■ Prompt ■
Set the pictures aside and return each record below precisely as written.

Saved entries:

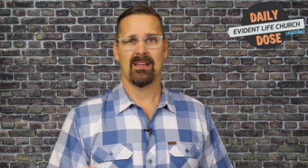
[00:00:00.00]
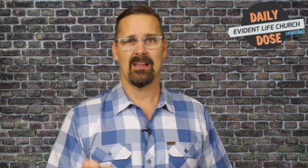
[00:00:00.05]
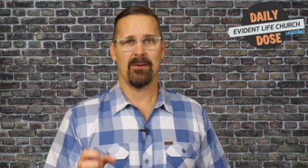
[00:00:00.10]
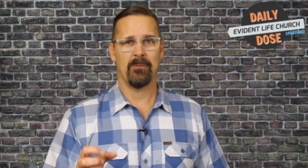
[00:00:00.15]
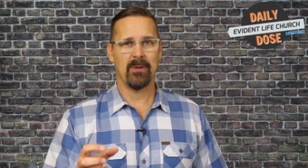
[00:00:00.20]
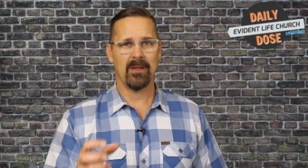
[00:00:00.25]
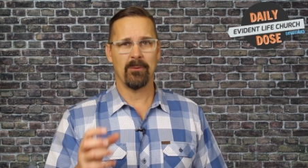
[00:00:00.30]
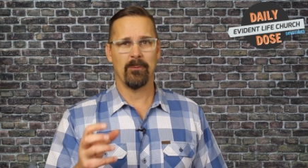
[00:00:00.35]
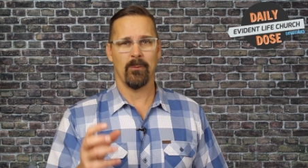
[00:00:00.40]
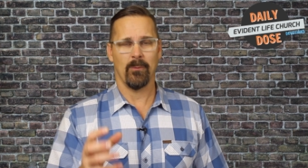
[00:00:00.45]

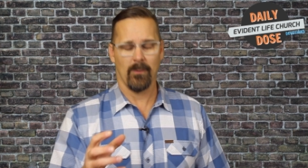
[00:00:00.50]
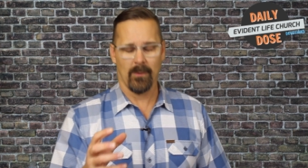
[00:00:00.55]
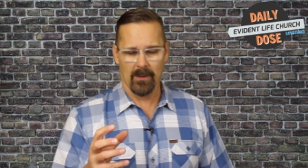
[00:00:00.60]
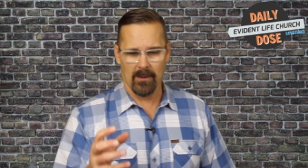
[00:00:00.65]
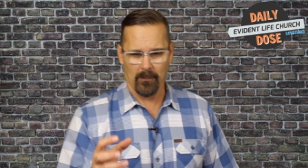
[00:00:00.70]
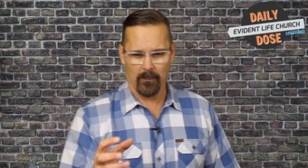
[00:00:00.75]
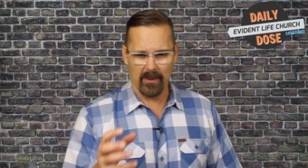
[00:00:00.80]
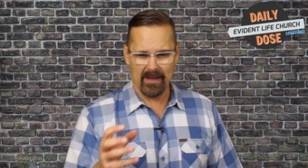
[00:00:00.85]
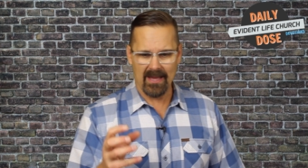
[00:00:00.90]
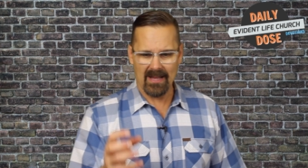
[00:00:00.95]
We,
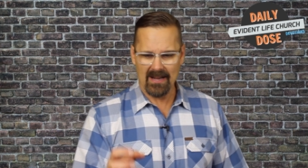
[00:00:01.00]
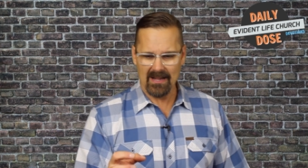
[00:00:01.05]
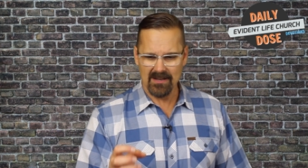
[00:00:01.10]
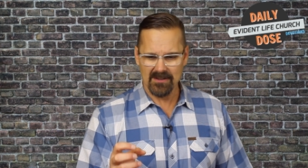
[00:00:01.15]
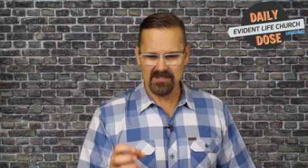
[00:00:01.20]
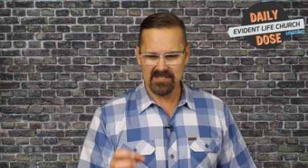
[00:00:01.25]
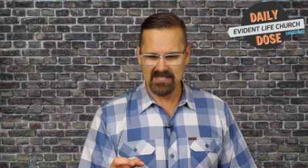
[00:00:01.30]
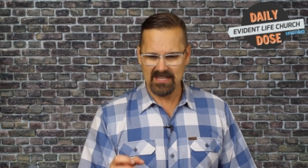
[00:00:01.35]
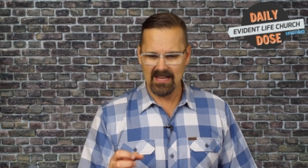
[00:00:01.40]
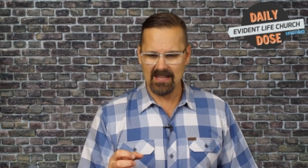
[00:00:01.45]
we got to
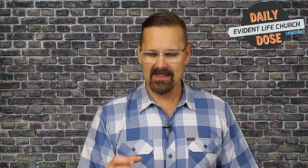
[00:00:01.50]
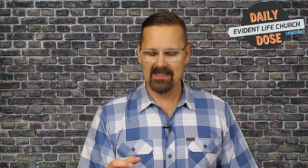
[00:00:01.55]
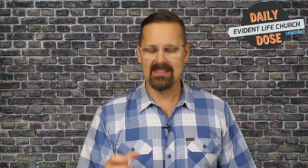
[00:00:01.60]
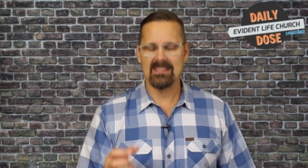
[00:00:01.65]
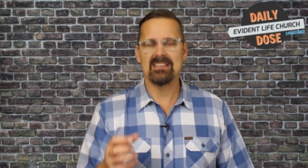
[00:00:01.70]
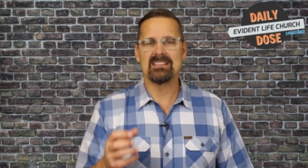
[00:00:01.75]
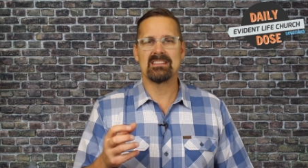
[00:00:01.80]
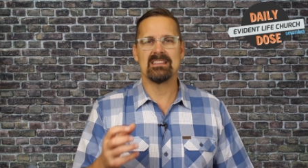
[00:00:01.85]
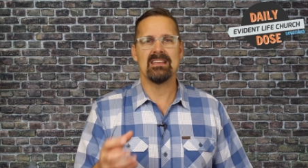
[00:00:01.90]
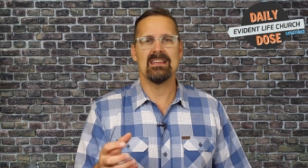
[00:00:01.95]
understand
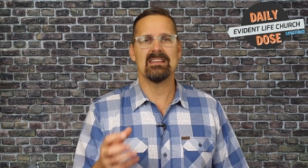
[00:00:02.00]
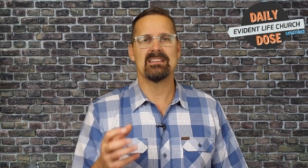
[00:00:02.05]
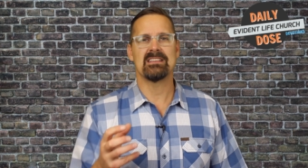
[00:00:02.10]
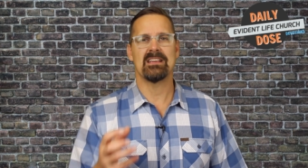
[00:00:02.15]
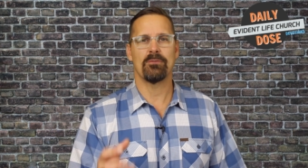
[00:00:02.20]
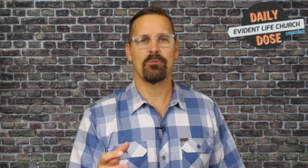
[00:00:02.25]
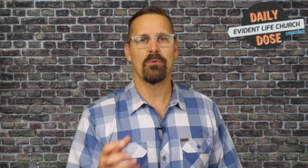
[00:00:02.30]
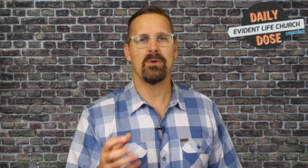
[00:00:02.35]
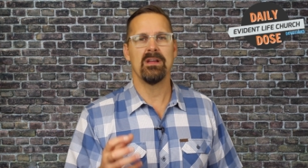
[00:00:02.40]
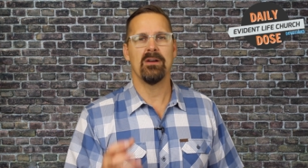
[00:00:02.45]
this is
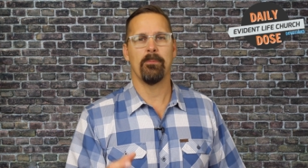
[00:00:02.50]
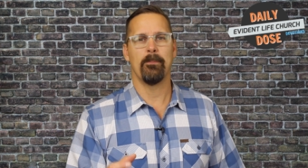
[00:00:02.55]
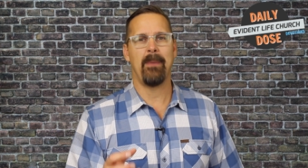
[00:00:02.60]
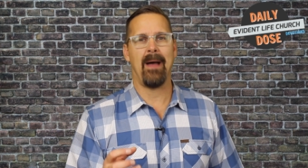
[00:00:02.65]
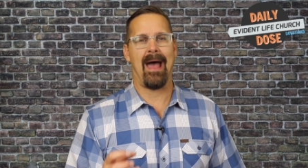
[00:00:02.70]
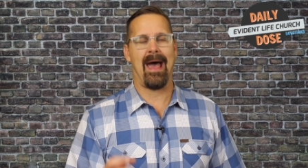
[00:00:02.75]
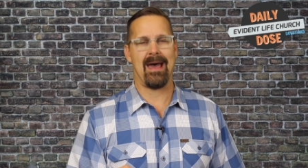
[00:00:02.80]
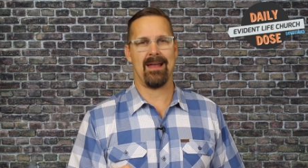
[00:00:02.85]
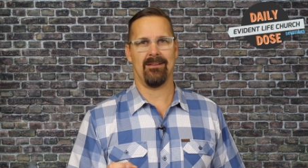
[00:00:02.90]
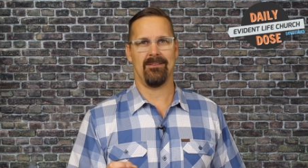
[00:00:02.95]
a real
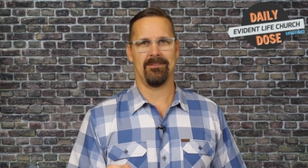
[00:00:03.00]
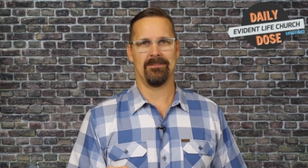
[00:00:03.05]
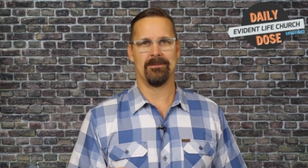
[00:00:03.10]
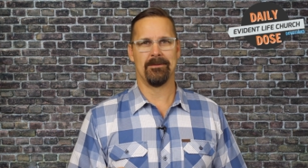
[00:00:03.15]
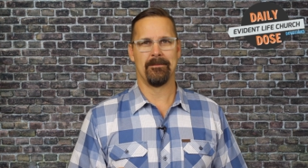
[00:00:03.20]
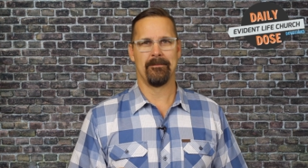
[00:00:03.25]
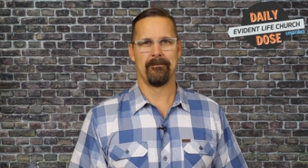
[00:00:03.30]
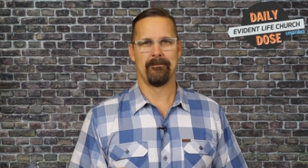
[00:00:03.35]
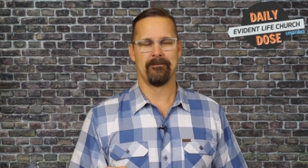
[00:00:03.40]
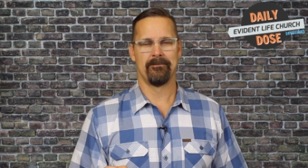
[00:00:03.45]
battle,
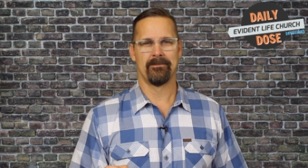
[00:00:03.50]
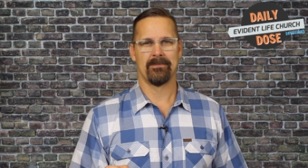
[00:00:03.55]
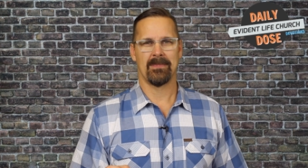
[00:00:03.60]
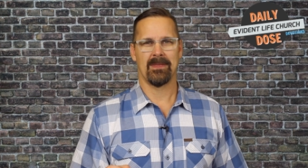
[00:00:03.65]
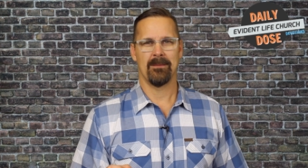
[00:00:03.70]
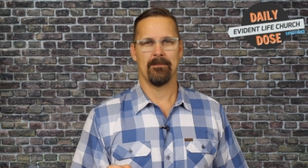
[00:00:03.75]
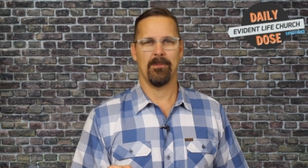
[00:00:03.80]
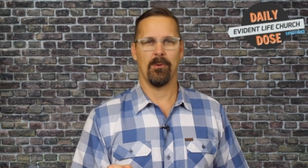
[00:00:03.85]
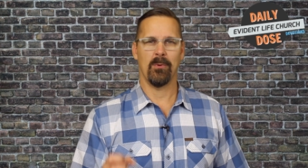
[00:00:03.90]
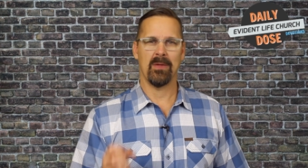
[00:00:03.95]

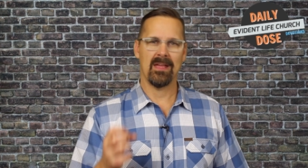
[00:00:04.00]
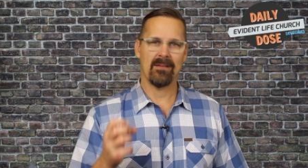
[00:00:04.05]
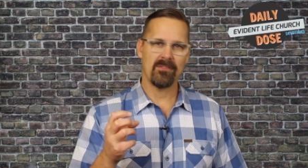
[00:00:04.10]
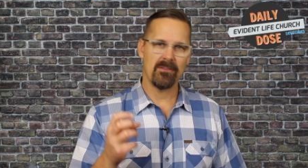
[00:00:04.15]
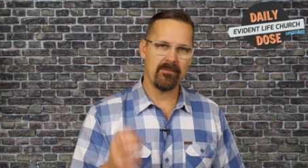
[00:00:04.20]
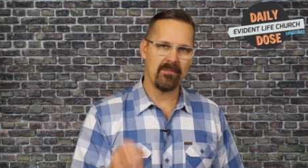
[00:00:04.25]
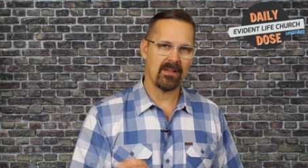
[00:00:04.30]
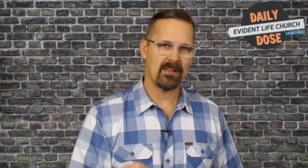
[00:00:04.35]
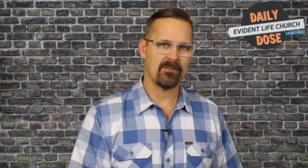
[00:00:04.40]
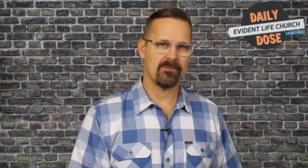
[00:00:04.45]
but we have
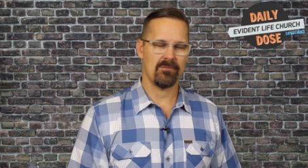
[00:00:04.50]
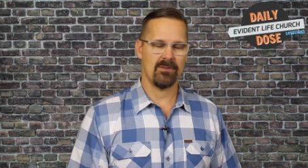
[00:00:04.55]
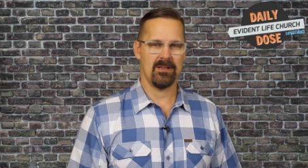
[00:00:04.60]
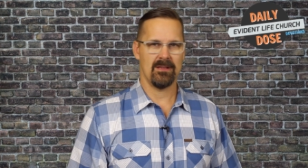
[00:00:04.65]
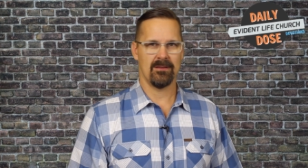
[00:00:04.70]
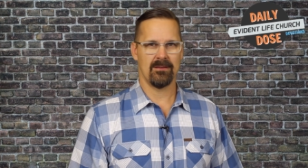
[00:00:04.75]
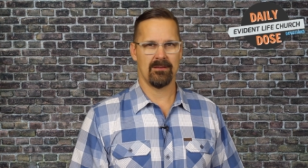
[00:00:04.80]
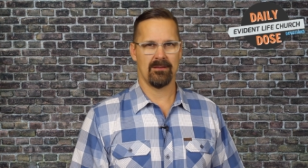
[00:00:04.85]
the victory.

■ Output for this exercise ■
[00:00:00.00]
[00:00:00.05]
[00:00:00.10]
[00:00:00.15]
[00:00:00.20]
[00:00:00.25]
[00:00:00.30]
[00:00:00.35]
[00:00:00.40]
[00:00:00.45]

[00:00:00.50]
[00:00:00.55]
[00:00:00.60]
[00:00:00.65]
[00:00:00.70]
[00:00:00.75]
[00:00:00.80]
[00:00:00.85]
[00:00:00.90]
[00:00:00.95]
We,
[00:00:01.00]
[00:00:01.05]
[00:00:01.10]
[00:00:01.15]
[00:00:01.20]
[00:00:01.25]
[00:00:01.30]
[00:00:01.35]
[00:00:01.40]
[00:00:01.45]
we got to
[00:00:01.50]
[00:00:01.55]
[00:00:01.60]
[00:00:01.65]
[00:00:01.70]
[00:00:01.75]
[00:00:01.80]
[00:00:01.85]
[00:00:01.90]
[00:00:01.95]
understand
[00:00:02.00]
[00:00:02.05]
[00:00:02.10]
[00:00:02.15]
[00:00:02.20]
[00:00:02.25]
[00:00:02.30]
[00:00:02.35]
[00:00:02.40]
[00:00:02.45]
this is
[00:00:02.50]
[00:00:02.55]
[00:00:02.60]
[00:00:02.65]
[00:00:02.70]
[00:00:02.75]
[00:00:02.80]
[00:00:02.85]
[00:00:02.90]
[00:00:02.95]
a real
[00:00:03.00]
[00:00:03.05]
[00:00:03.10]
[00:00:03.15]
[00:00:03.20]
[00:00:03.25]
[00:00:03.30]
[00:00:03.35]
[00:00:03.40]
[00:00:03.45]
battle,
[00:00:03.50]
[00:00:03.55]
[00:00:03.60]
[00:00:03.65]
[00:00:03.70]
[00:00:03.75]
[00:00:03.80]
[00:00:03.85]
[00:00:03.90]
[00:00:03.95]

[00:00:04.00]
[00:00:04.05]
[00:00:04.10]
[00:00:04.15]
[00:00:04.20]
[00:00:04.25]
[00:00:04.30]
[00:00:04.35]
[00:00:04.40]
[00:00:04.45]
but we have
[00:00:04.50]
[00:00:04.55]
[00:00:04.60]
[00:00:04.65]
[00:00:04.70]
[00:00:04.75]
[00:00:04.80]
[00:00:04.85]
the victory.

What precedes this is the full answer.